Under the isolation level of this transaction, all select statements are implicitly converted to select. In share mode, that is, the shared read lock (S lock) is the default.

Therefore, if transaction A first executes the following sql, it will try to acquire the IS lock of the queried row (compatible with other IS and IX locks), then other transactions can also acquire the IS lock or even S lock of these rows, but if transaction An acquires the X lock if some of the rows are update or delete, other transactions will block even the execution of ordinary select statements because they try to acquire IS locks But the IS lock and the X lock are mutually exclusive, so dirty, unrepeatable, and illusory reads are avoided, and all transactions can only be serial.

Select...

This is the isolation level with the best consistency but the worst concurrency. In high concurrency scenarios, the above two isolation levels, an and d, are rarely used.

4. Summary

The interference between concurrent transactions may lead to some problems such as dirty reading, unrepeatable reading, phantom reading and so on.

InnoDB implements four isolation levels in the SQL92 standard:

Read not submitted: select is not locked. Dirty reading may occur.

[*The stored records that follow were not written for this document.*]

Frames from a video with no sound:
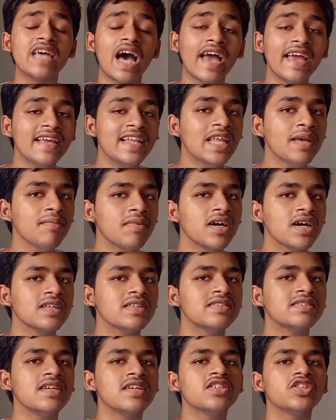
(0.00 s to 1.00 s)

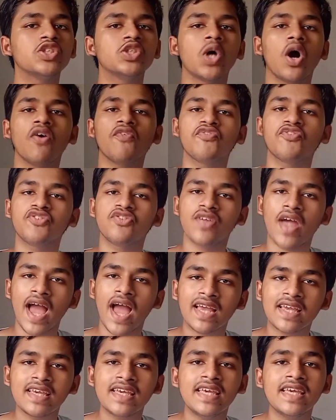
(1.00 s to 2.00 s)
Xylem consists of
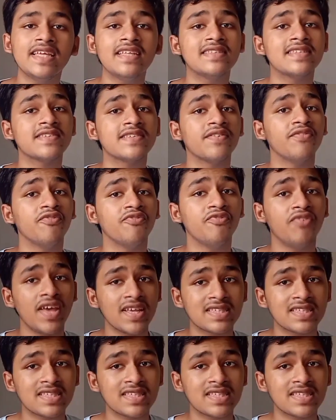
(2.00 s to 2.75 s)
tracheids,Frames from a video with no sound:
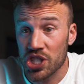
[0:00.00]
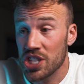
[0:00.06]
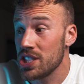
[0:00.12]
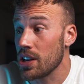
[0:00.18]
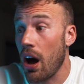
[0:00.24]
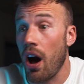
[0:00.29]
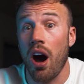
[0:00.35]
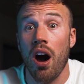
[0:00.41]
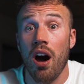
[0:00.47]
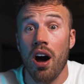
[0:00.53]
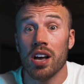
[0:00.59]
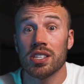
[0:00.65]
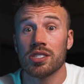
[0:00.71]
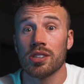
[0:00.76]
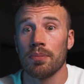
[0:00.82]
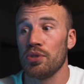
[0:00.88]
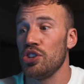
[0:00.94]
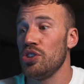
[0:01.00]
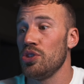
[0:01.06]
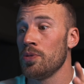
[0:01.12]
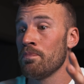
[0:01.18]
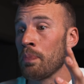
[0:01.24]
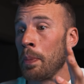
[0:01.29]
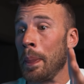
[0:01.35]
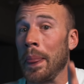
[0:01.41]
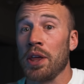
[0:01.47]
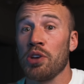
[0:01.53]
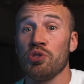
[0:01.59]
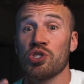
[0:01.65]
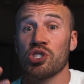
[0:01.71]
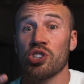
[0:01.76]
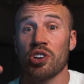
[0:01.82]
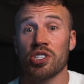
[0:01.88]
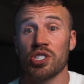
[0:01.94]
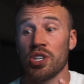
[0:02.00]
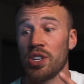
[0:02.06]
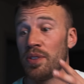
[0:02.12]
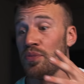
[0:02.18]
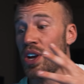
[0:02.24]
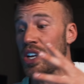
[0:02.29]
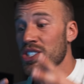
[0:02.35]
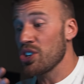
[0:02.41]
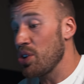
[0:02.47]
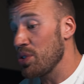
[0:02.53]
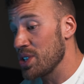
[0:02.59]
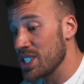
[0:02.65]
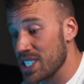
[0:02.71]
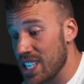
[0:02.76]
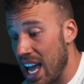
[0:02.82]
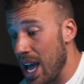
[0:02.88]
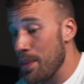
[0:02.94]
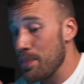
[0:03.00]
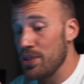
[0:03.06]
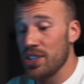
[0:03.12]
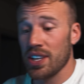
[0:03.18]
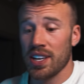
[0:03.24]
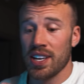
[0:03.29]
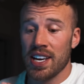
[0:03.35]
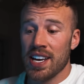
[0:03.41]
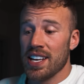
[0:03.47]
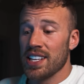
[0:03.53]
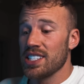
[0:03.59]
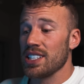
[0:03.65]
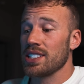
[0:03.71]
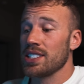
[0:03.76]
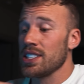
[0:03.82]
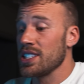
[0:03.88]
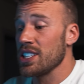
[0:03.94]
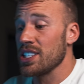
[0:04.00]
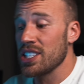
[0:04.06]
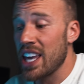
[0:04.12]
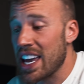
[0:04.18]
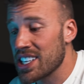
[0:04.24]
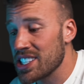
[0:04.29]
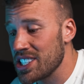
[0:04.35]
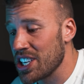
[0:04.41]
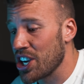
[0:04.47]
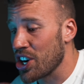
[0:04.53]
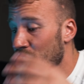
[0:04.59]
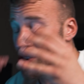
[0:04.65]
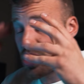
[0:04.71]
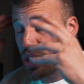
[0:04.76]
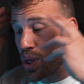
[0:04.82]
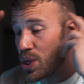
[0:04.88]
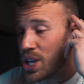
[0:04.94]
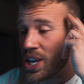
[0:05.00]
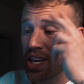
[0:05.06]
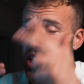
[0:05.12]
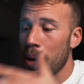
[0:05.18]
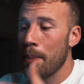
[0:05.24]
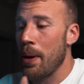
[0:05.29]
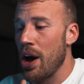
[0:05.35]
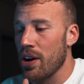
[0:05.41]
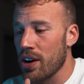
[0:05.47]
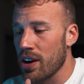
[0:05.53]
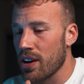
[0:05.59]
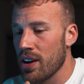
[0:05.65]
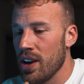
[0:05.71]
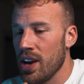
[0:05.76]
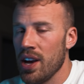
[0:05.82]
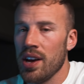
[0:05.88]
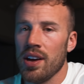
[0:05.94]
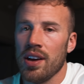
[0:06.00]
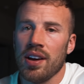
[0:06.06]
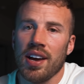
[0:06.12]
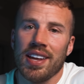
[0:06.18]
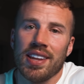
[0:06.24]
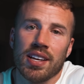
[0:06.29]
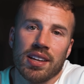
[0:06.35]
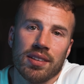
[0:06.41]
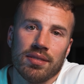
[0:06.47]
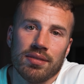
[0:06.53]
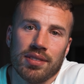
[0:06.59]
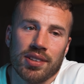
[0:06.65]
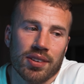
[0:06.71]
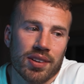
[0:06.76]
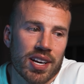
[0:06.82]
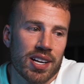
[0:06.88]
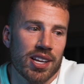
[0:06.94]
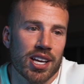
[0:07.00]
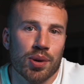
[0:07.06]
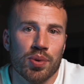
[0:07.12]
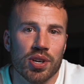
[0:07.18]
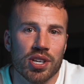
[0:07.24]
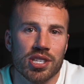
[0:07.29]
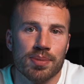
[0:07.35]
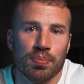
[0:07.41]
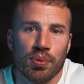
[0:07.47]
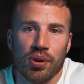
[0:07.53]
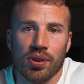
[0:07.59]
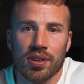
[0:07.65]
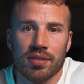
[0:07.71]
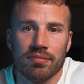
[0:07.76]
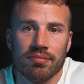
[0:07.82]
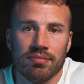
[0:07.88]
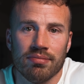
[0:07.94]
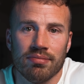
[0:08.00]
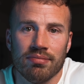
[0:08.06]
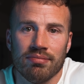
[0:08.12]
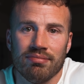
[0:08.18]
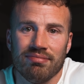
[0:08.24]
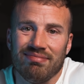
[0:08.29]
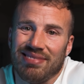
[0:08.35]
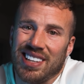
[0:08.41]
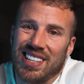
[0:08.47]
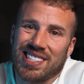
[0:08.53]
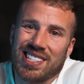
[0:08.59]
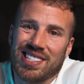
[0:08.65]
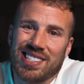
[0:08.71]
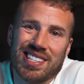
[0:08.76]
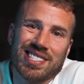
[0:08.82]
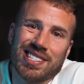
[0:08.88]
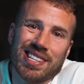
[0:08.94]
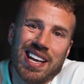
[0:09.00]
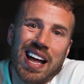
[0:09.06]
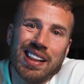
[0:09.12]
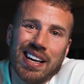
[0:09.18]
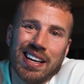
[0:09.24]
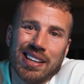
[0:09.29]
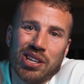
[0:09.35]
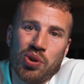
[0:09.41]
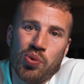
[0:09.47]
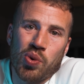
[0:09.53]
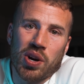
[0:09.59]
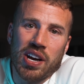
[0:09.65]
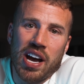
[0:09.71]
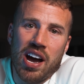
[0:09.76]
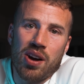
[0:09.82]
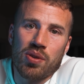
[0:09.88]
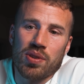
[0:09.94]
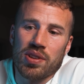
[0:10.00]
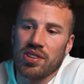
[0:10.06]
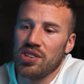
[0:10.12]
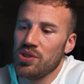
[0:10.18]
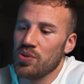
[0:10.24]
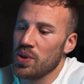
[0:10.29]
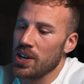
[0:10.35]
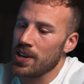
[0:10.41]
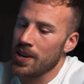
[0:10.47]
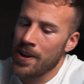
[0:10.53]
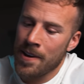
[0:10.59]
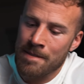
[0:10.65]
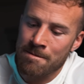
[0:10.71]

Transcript: she's awesome and then you you start to invest all this time into to, to, to texting her to thinking about her and then you know kind of like we explored it's just it's just not likely to work out and then you get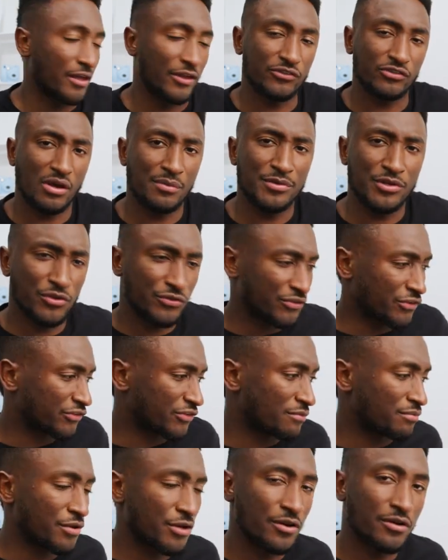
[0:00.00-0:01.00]
And so I've been using this
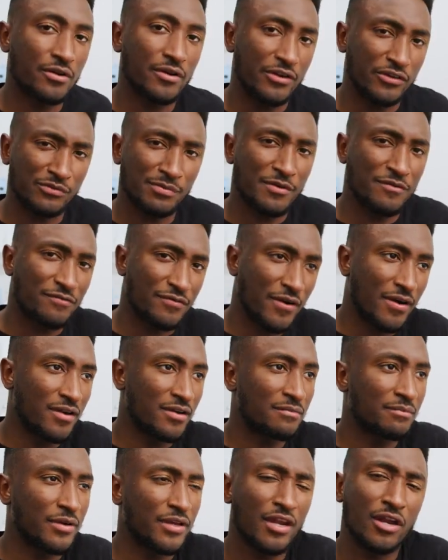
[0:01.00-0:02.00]
computer and it's been
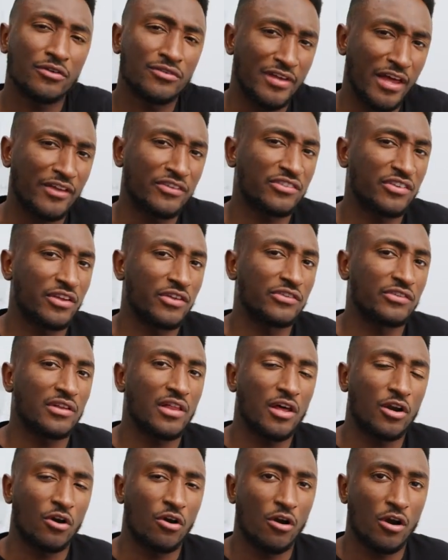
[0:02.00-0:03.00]
fun, but testing is a
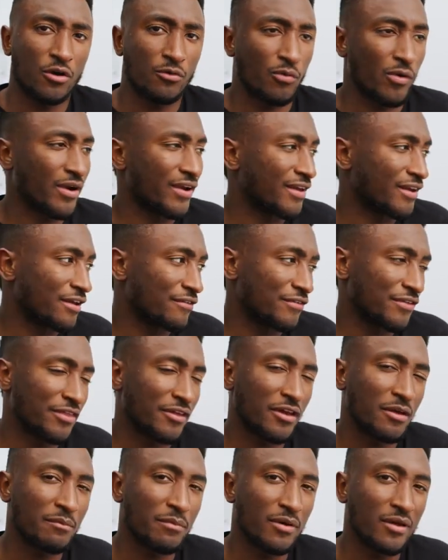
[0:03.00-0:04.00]
lot of hard work and
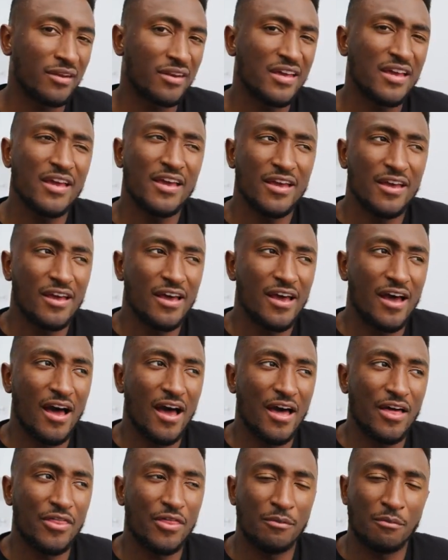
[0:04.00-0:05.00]
everything, but
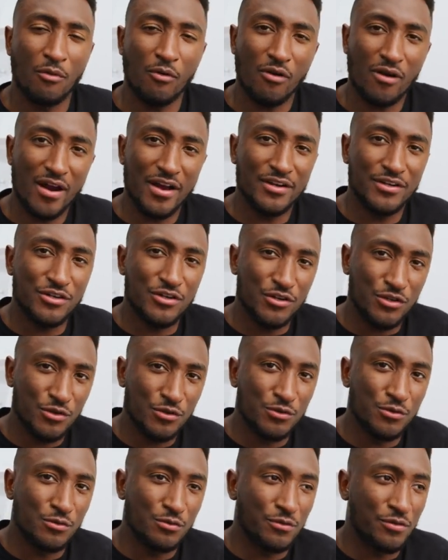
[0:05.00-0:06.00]
the more I
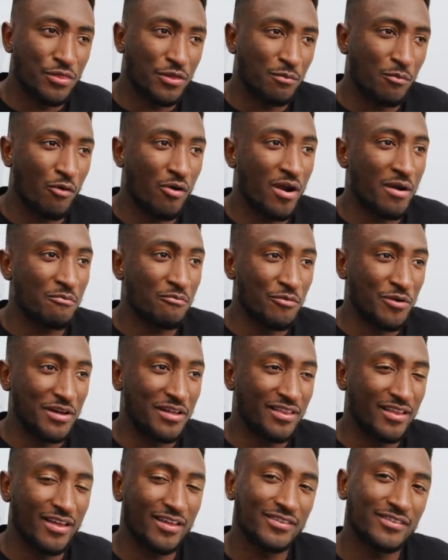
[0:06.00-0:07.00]
do, the more I'm
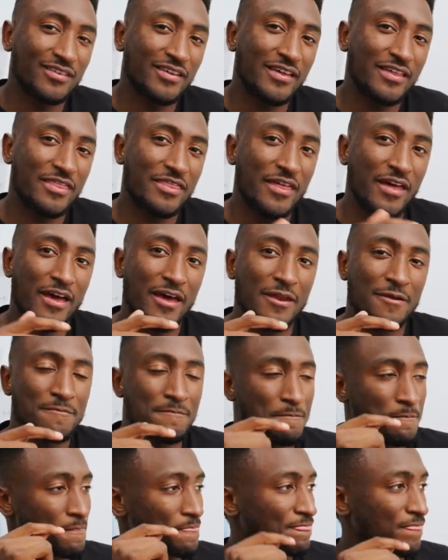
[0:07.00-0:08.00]
realizing that
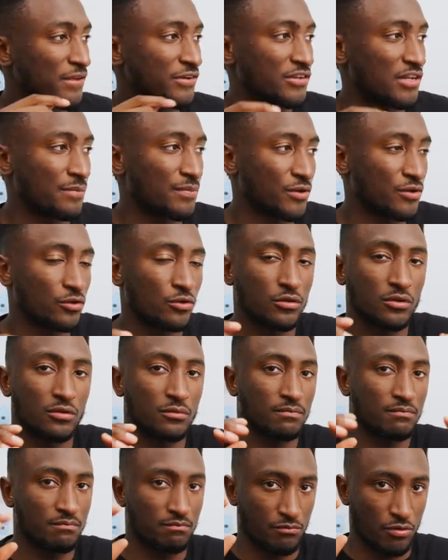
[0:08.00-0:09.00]
the typical
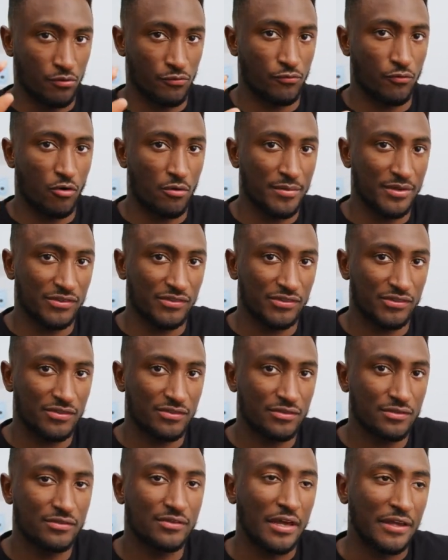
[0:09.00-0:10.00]
performance
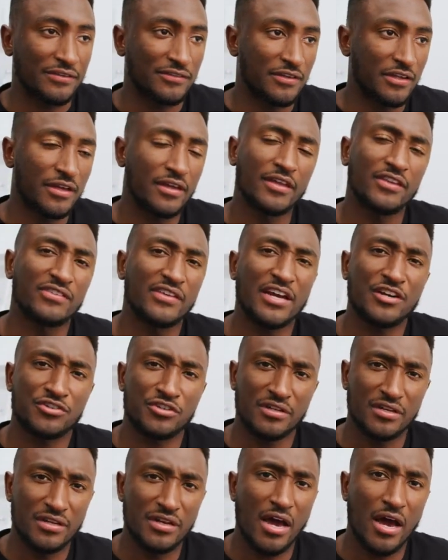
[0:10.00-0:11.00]
testing is
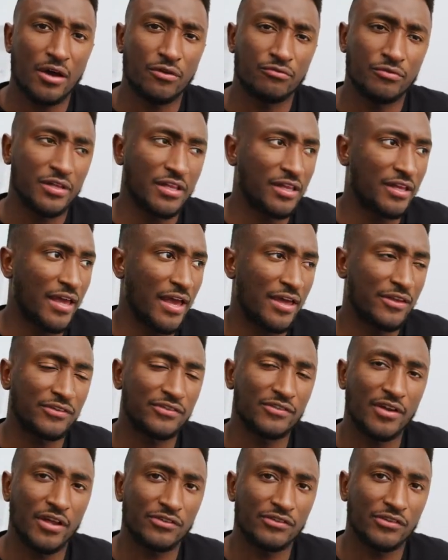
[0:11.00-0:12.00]
actually not really as
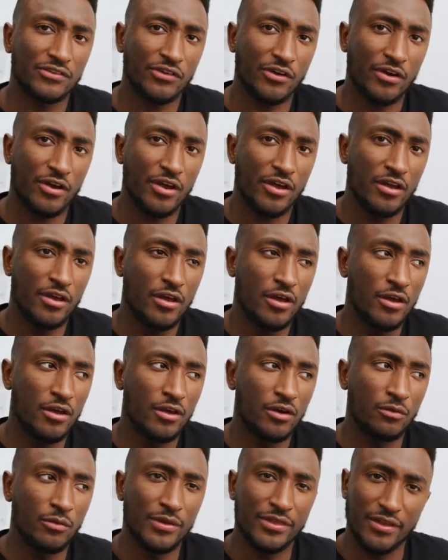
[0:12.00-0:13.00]
necessary
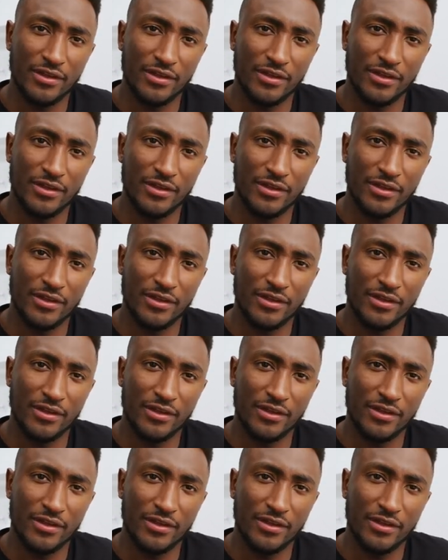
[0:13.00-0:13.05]
with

Read submission (RC): normal select snapshot read, lock select / update / delete will use record lock, which may be unrepeatable

RR: normal select snapshot read, lock select / update / delete according to query conditions, record lock or gap lock / key lock will be selected to prevent phantom records from being read

Serialization: select is implicitly converted to select. In share mode, which will be mutually exclusive by update and delete

The default isolation level for InnoDB is RR, and the most frequently used isolation level is RC

Thank you for reading this article carefully. I hope the article "how to achieve transaction isolation level in innodb" shared by the editor will be helpful to everyone. At the same time, I also hope that you will support us and pay attention to the industry information channel. More related knowledge is waiting for you to learn!